Abstract: A key challenge for LLMs is token cost per query and overall deployment cost. Clinical inputs are long, heterogeneous, and often redundant, while downstream tasks are short and high stakes. We study budgeted context selection, where a subset of document units is chosen under a strict token budget so an off-the-shelf generator can meet fixed cost and latency constraints. We cast this as a knapsack-constrained subset selection problem with two design choices, unitization that defines document segmentation and selection that determines which units are kept. We propose \textbf{RCD}, a monotone submodular objective that balances relevance, coverage, and diversity. We compare sentence, section, window, and cluster-based unitization, and introduce a routing heuristic that adapts to the budget regime. Experiments on MIMIC discharge notes, Cochrane abstracts, and L-Eval show that optimal strategies depend on the evaluation setting.
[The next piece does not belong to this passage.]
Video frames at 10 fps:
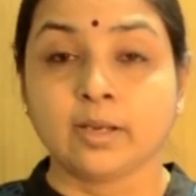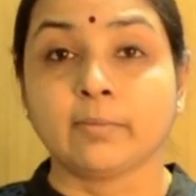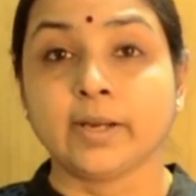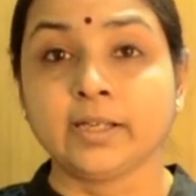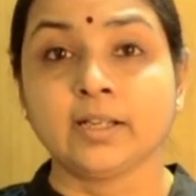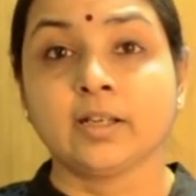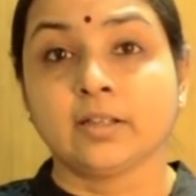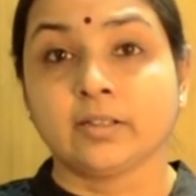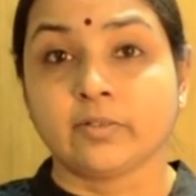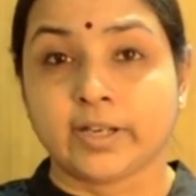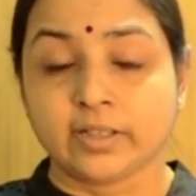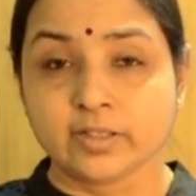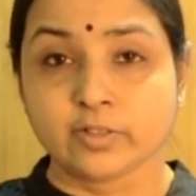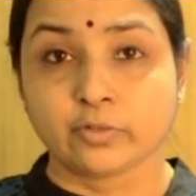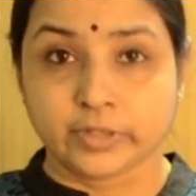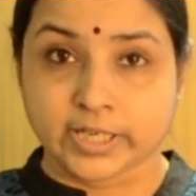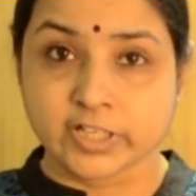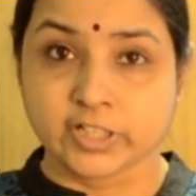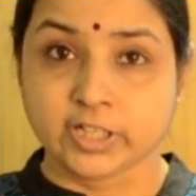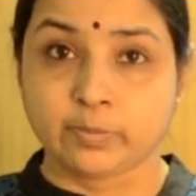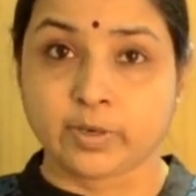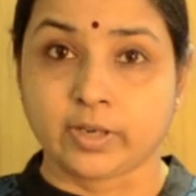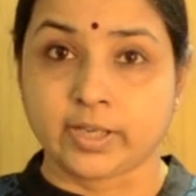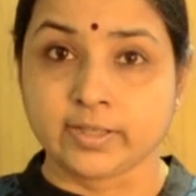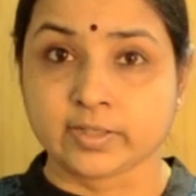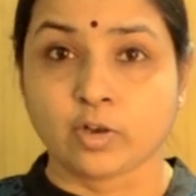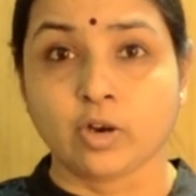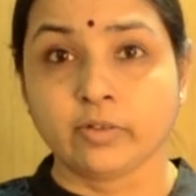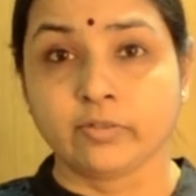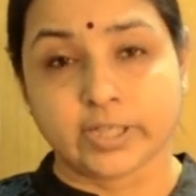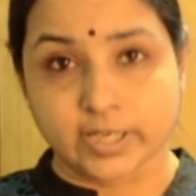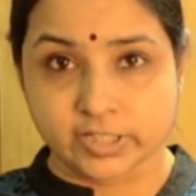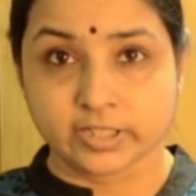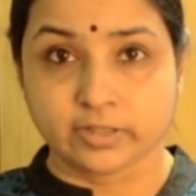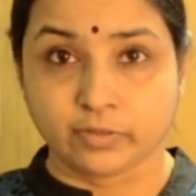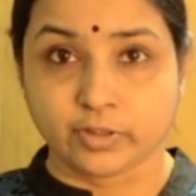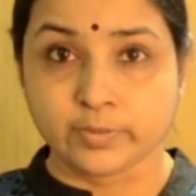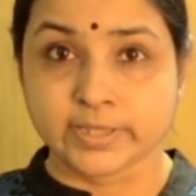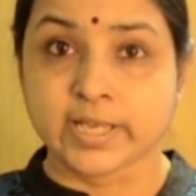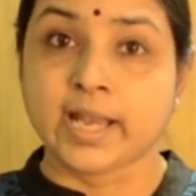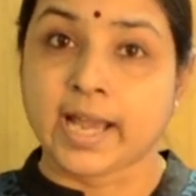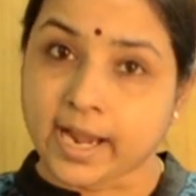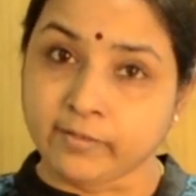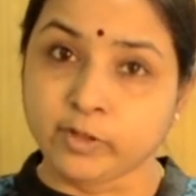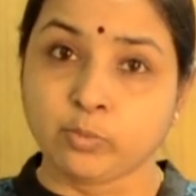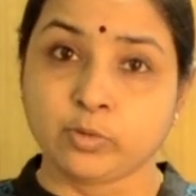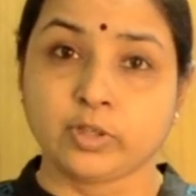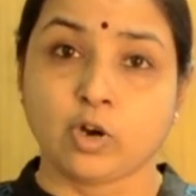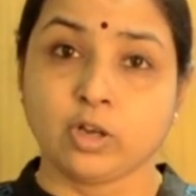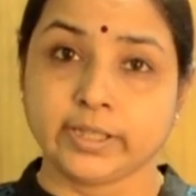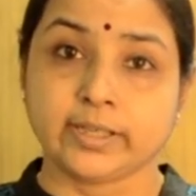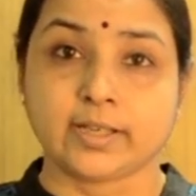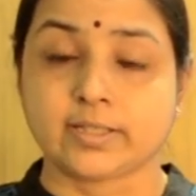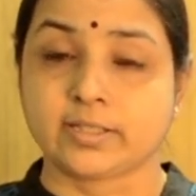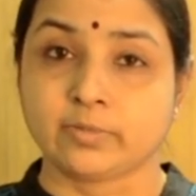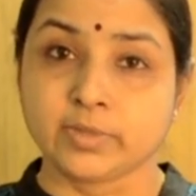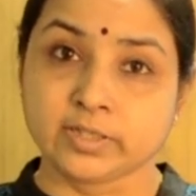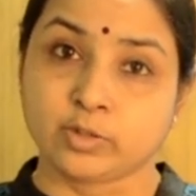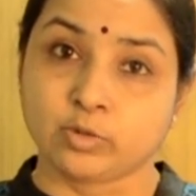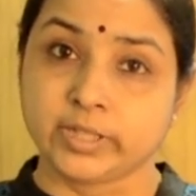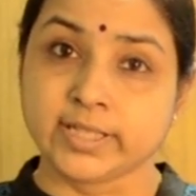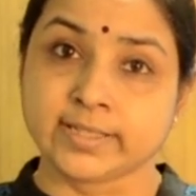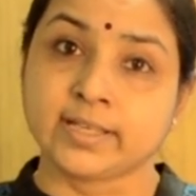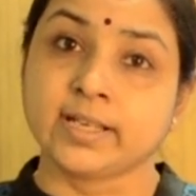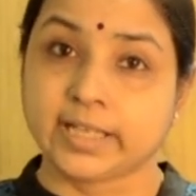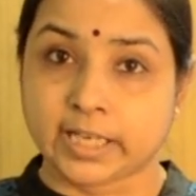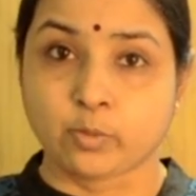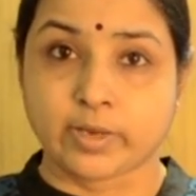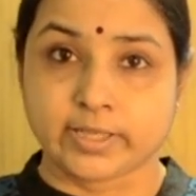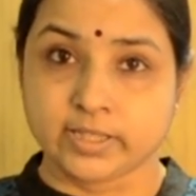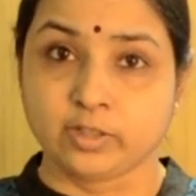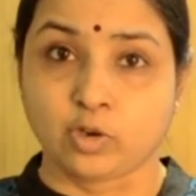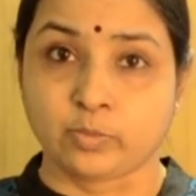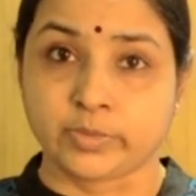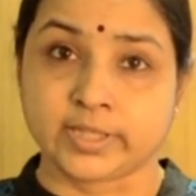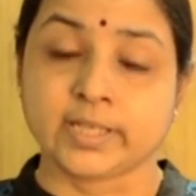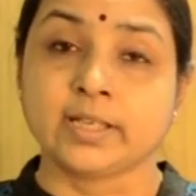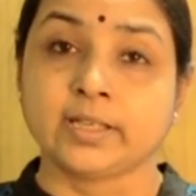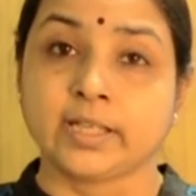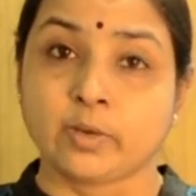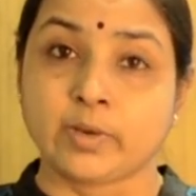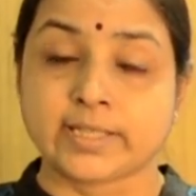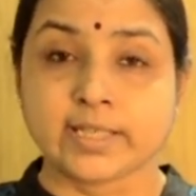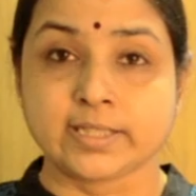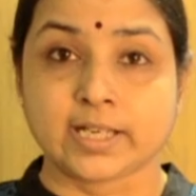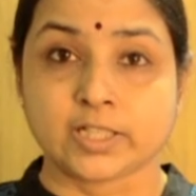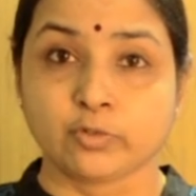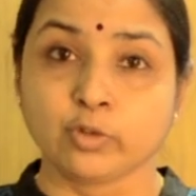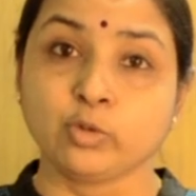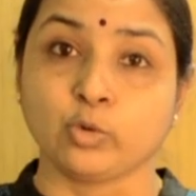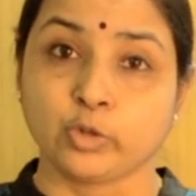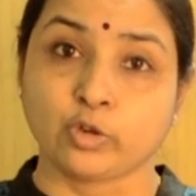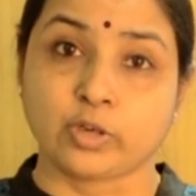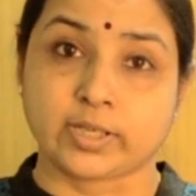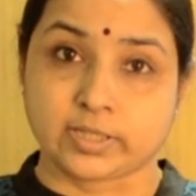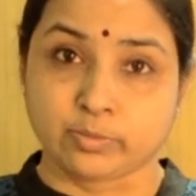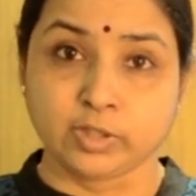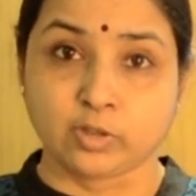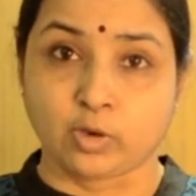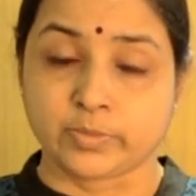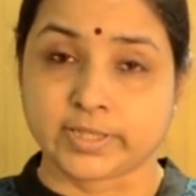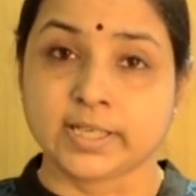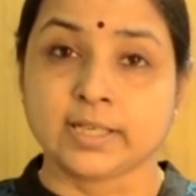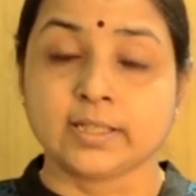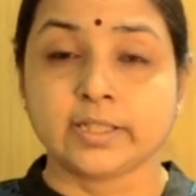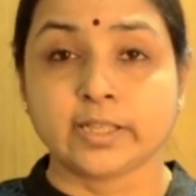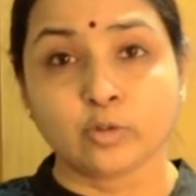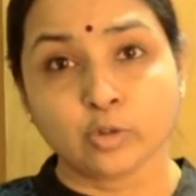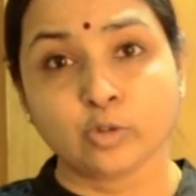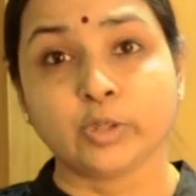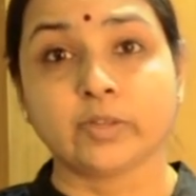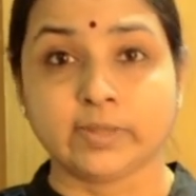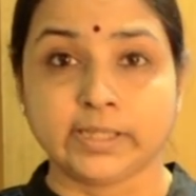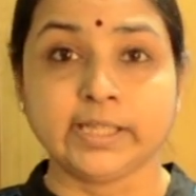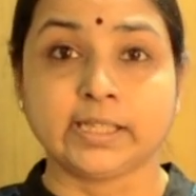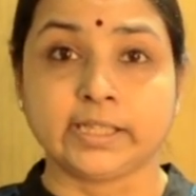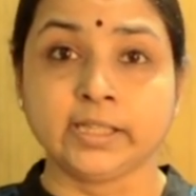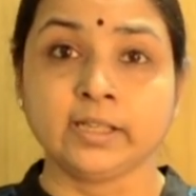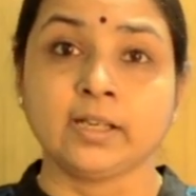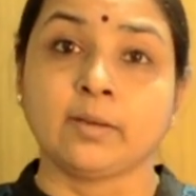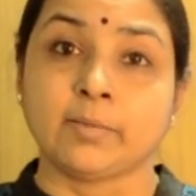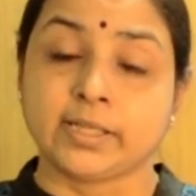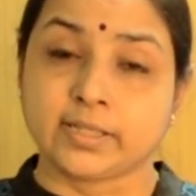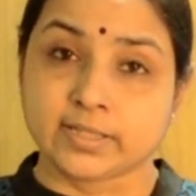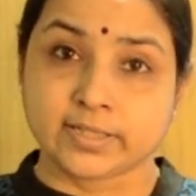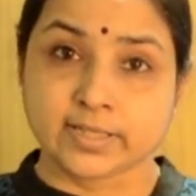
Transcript: But the vendors of financial products or financial firms have to put all their customers through these KYC norms. KYC stands for Know Your Customer norms. They don't do it willingly, but it is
Positional heuristics perform best at low budgets in extractive tasks, while diversity-aware methods such as MMR improve LLM generation. Selector choice matters more than unitization, with cluster-based grouping reducing performance and other schemes behaving similarly. ROUGE saturates for LLM summaries, while BERTScore better reflects quality differences. We release our code at https://github.com/stone-technologies/ACL_budget_paper.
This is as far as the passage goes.